Como se pode perceber, na atividade docente que tem por base a prática problematizadora as circunstâncias da vida humana não são magicamente dadas. Ao contrário, acredita-se que a vida resulta da ação humana em um determinado tempo e lugar, que é social e historicamente determinado. Posturas “fatalistas”, nas quais o futuro é certo e imutável, não têm mais lugar: trata-se de construir a realidade. Essa apreensão não se dá naturalmente nem transforma a realidade de forma imediata. Mas é ela que oferece ferramentas para o homem lutar contra situações que ferem sua humanização (FREIRE, 2005).
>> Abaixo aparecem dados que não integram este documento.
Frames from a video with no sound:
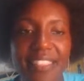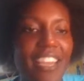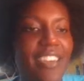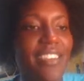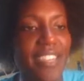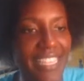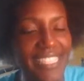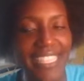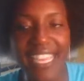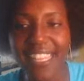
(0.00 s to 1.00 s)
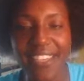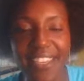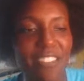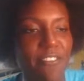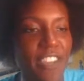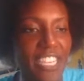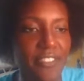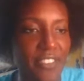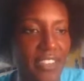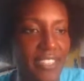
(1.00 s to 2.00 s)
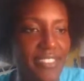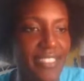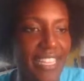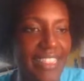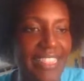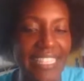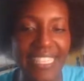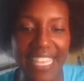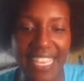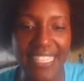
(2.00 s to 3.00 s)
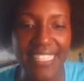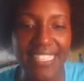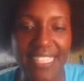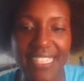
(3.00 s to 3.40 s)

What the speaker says: that get together and fight for us and litigate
É preciso assinalar que o sujeito não é o único responsável pela condição em que se insere, nem tampouco se espera que ele supere, por si só27, as muitas e
variadas situações-problema que a vida lhe coloca. Em sua relação com o mundo, as estruturas sociais, econômicas e políticas tentam manter o status quo. Assim, faz- se necessário um esforço conjunto, da educação, da economia, da sociedade e da política para humanizar e instrumentalizar os sujeitos, preparando-os para transpor os obstáculos e tornar suas vidas melhores. A entrada da cultura no ambiente escolar ainda é um desafio. Certamente, há caminhos que, se seguidos, podem permitir isso: a escolha de uma matriz curricular que valorize a cultura local em sua expressão mais plural e diversificada e a interface da escola com os produtores e as produções culturais (SETUBAL, 2011). Enfim, a atividade de Arte e Cultura, desenvolvida por um arte-educador que atua junto a jovens em medida socioeducativa, têm por sentido revolucionar a educação, por meio da articulação Educação e Cultura, égide de uma atividade que tem por princípio encontrar pessoas e possibilitar a transformação de um povo, de vidas, da história.